**EXERCISE AIM:** The answer should consist of the records below, repeated exactly, and no pictures.

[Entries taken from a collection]
= Beginning of Section =

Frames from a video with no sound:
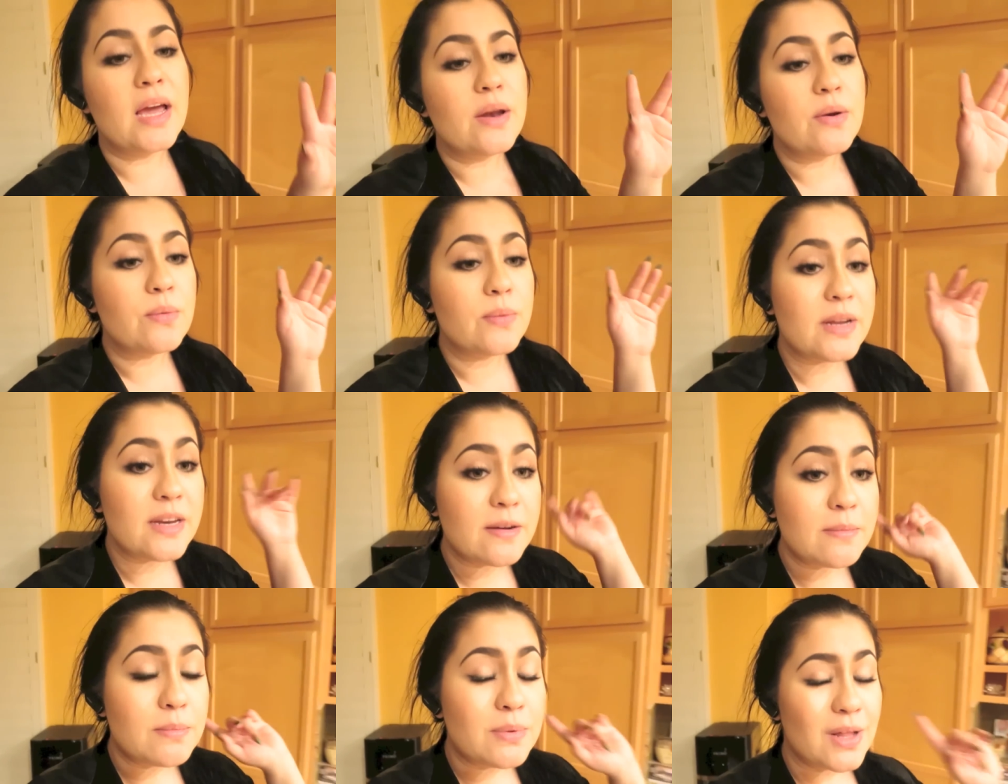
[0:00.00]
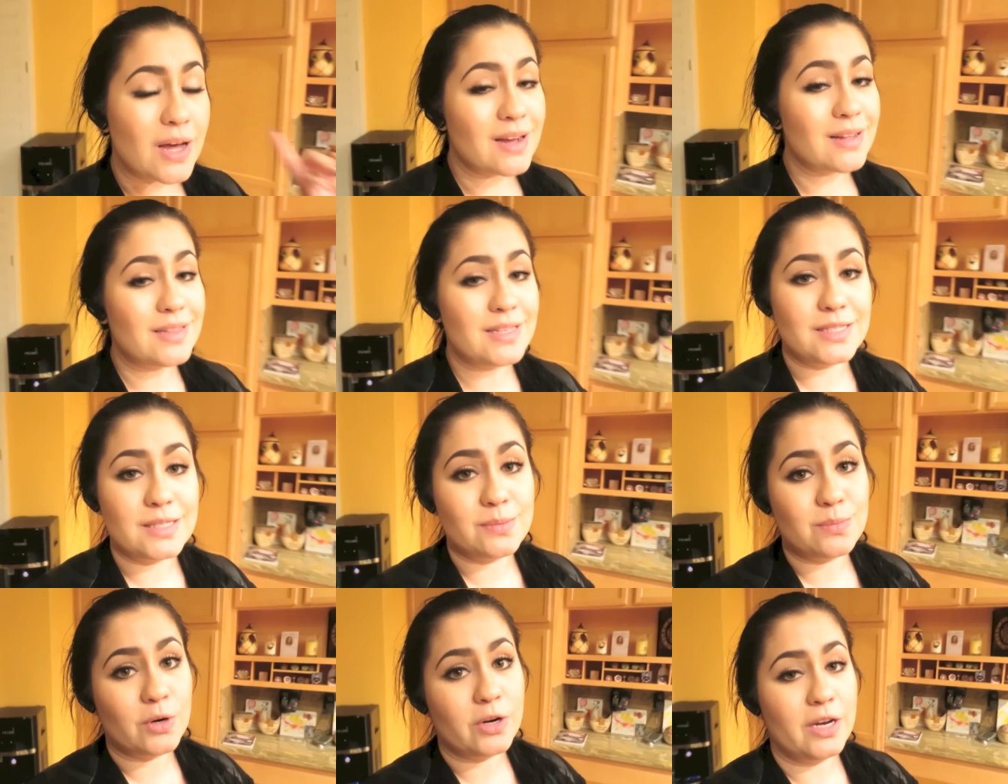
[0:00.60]
And we didn't vlog
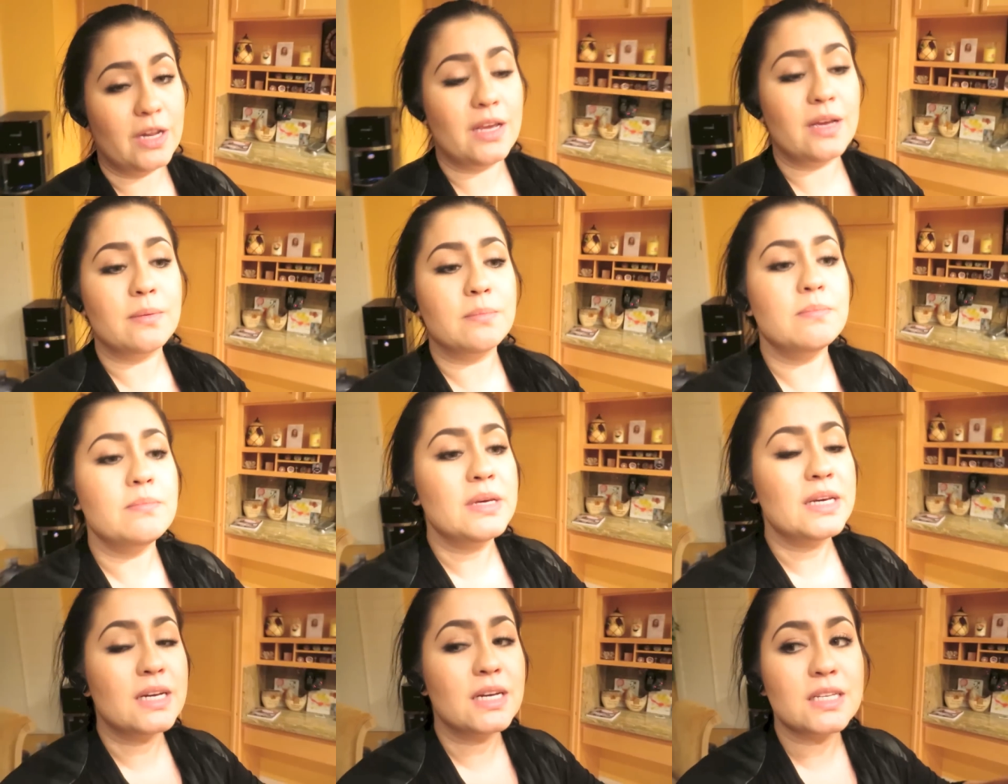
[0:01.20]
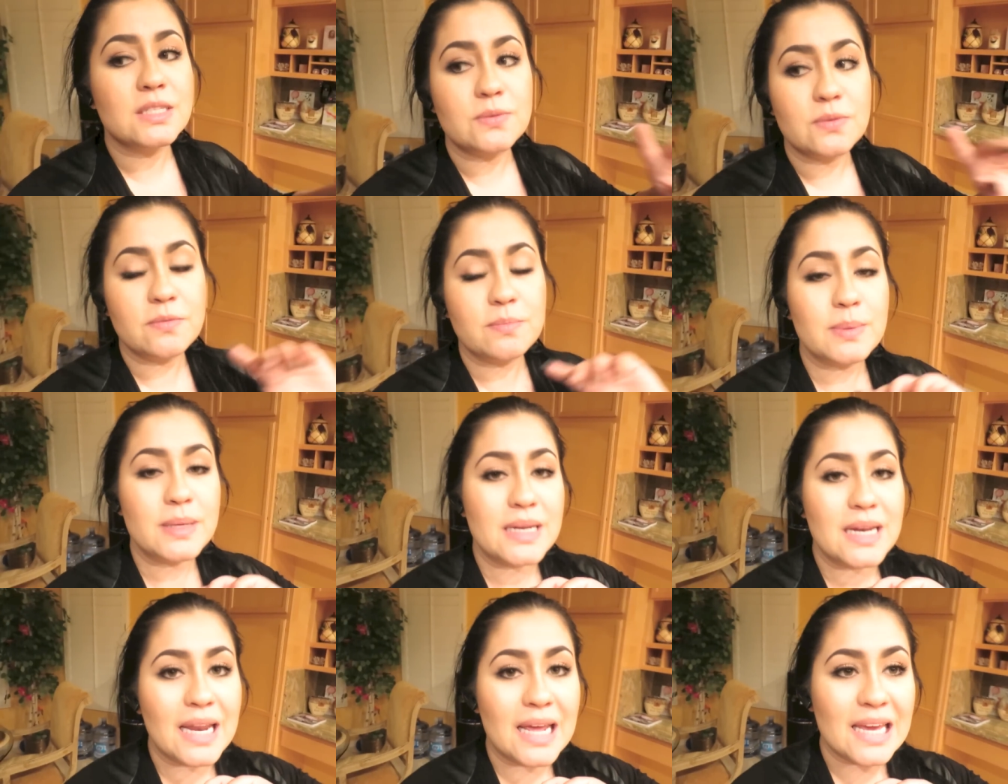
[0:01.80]
this morning because we've
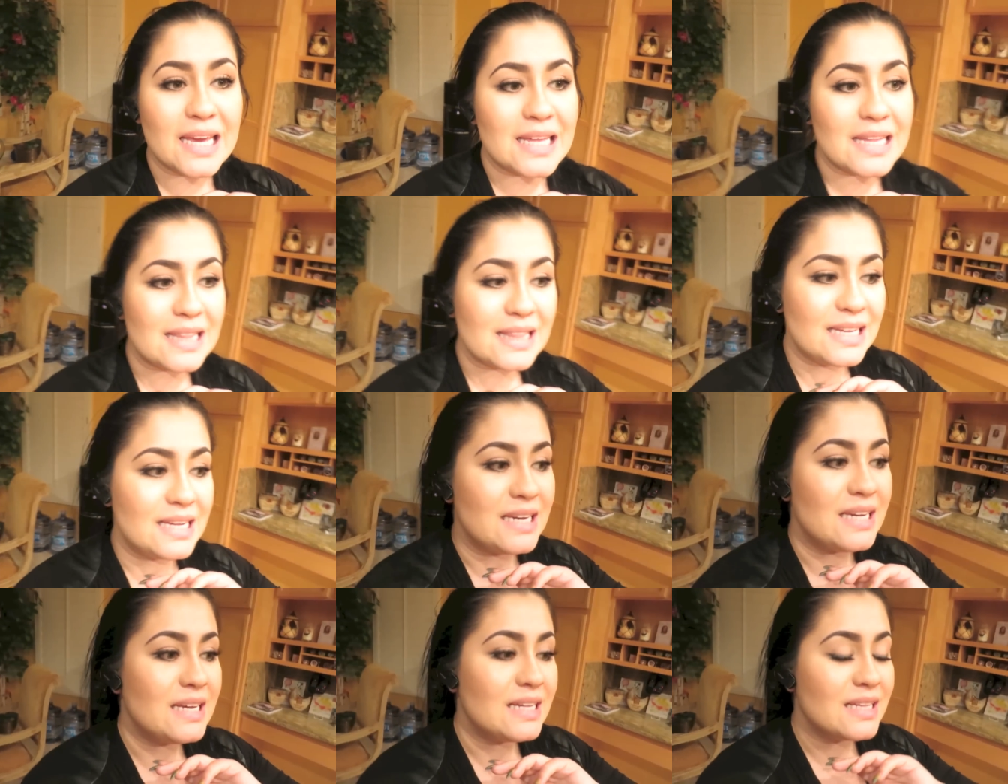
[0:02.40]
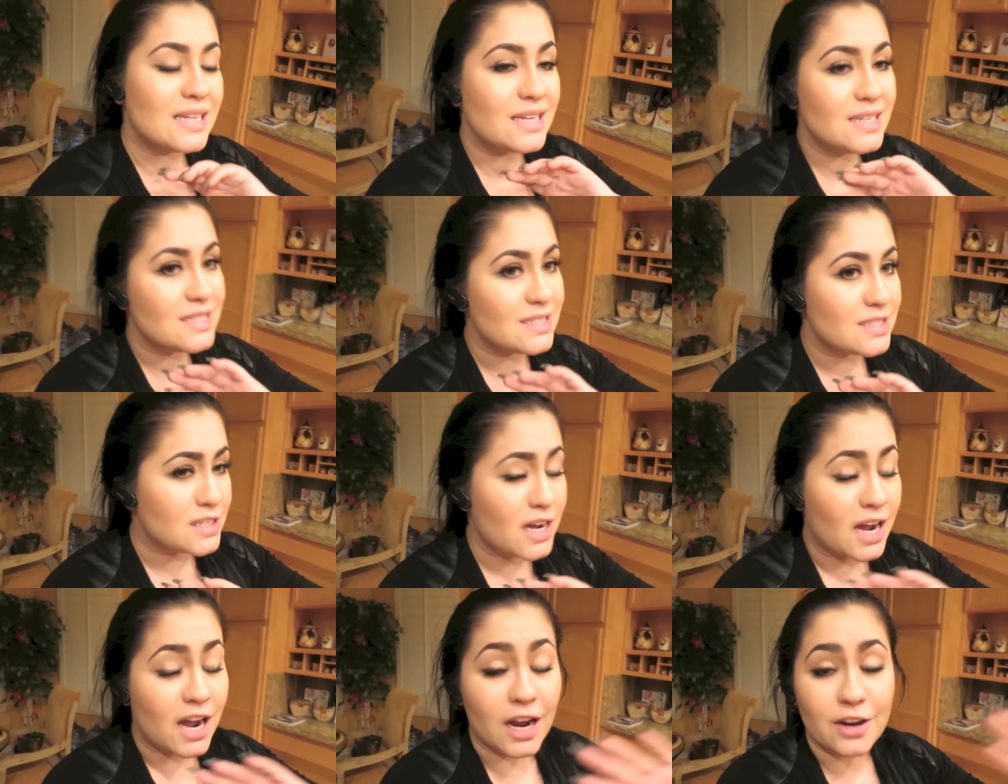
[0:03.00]
been like cleaning the
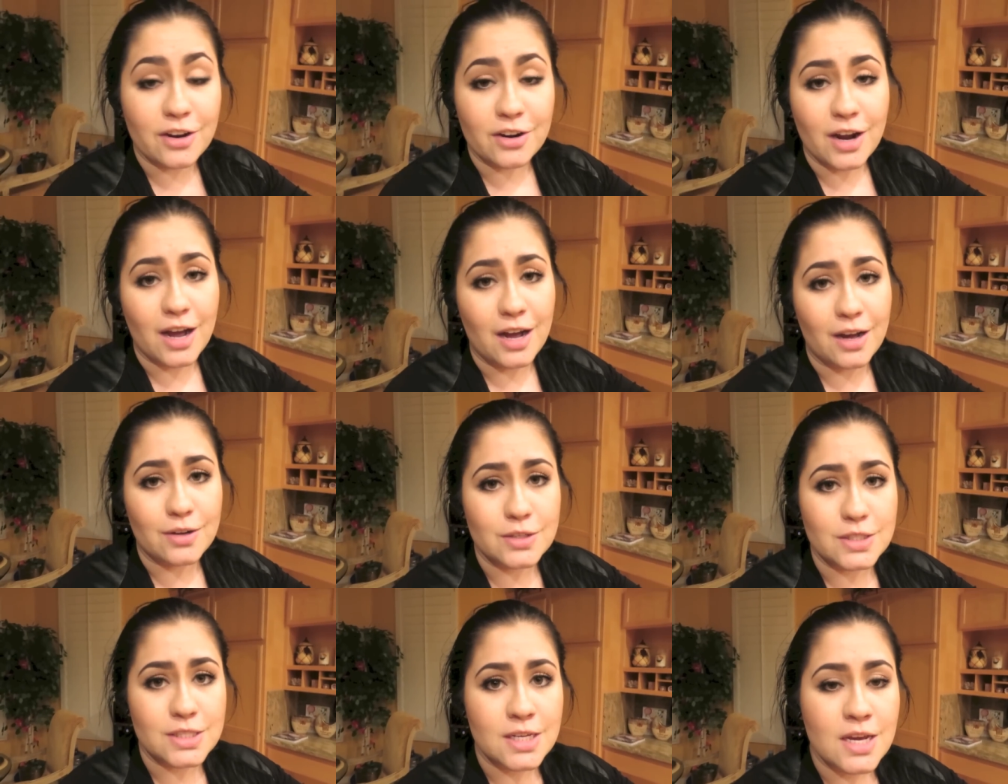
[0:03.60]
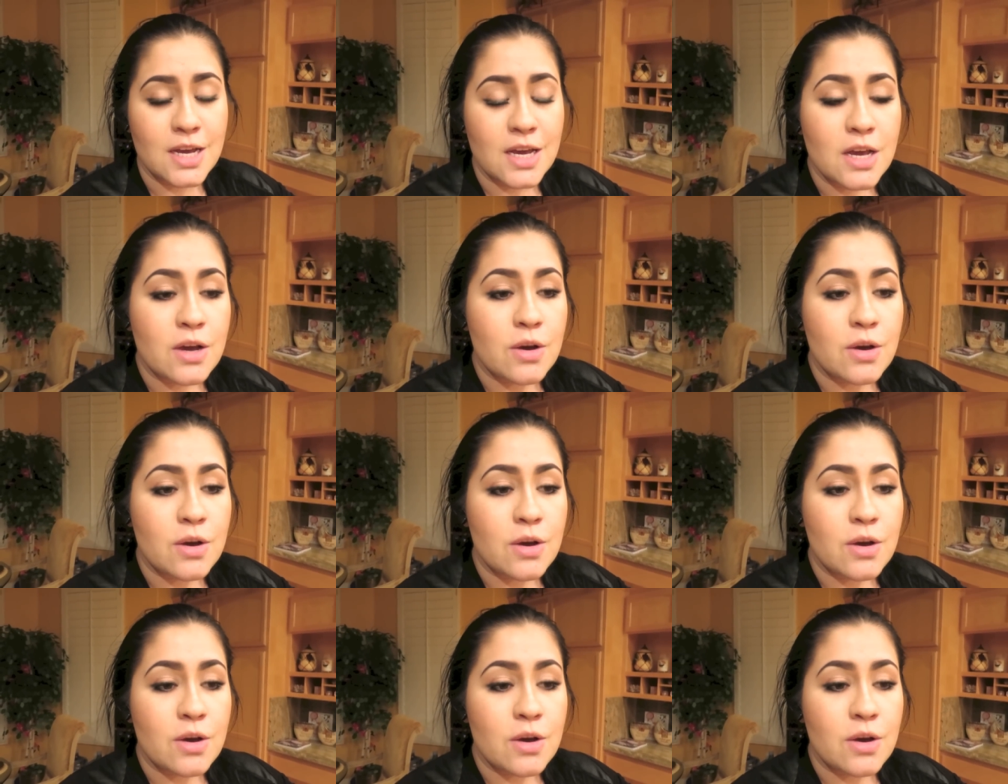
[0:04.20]
entire house.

= End of Section =

**EXERCISE RESULT:**
Frames from a video with no sound:
[0:00.00]
[0:00.60]
And we didn't vlog
[0:01.20]
[0:01.80]
this morning because we've
[0:02.40]
[0:03.00]
been like cleaning the
[0:03.60]
[0:04.20]
entire house.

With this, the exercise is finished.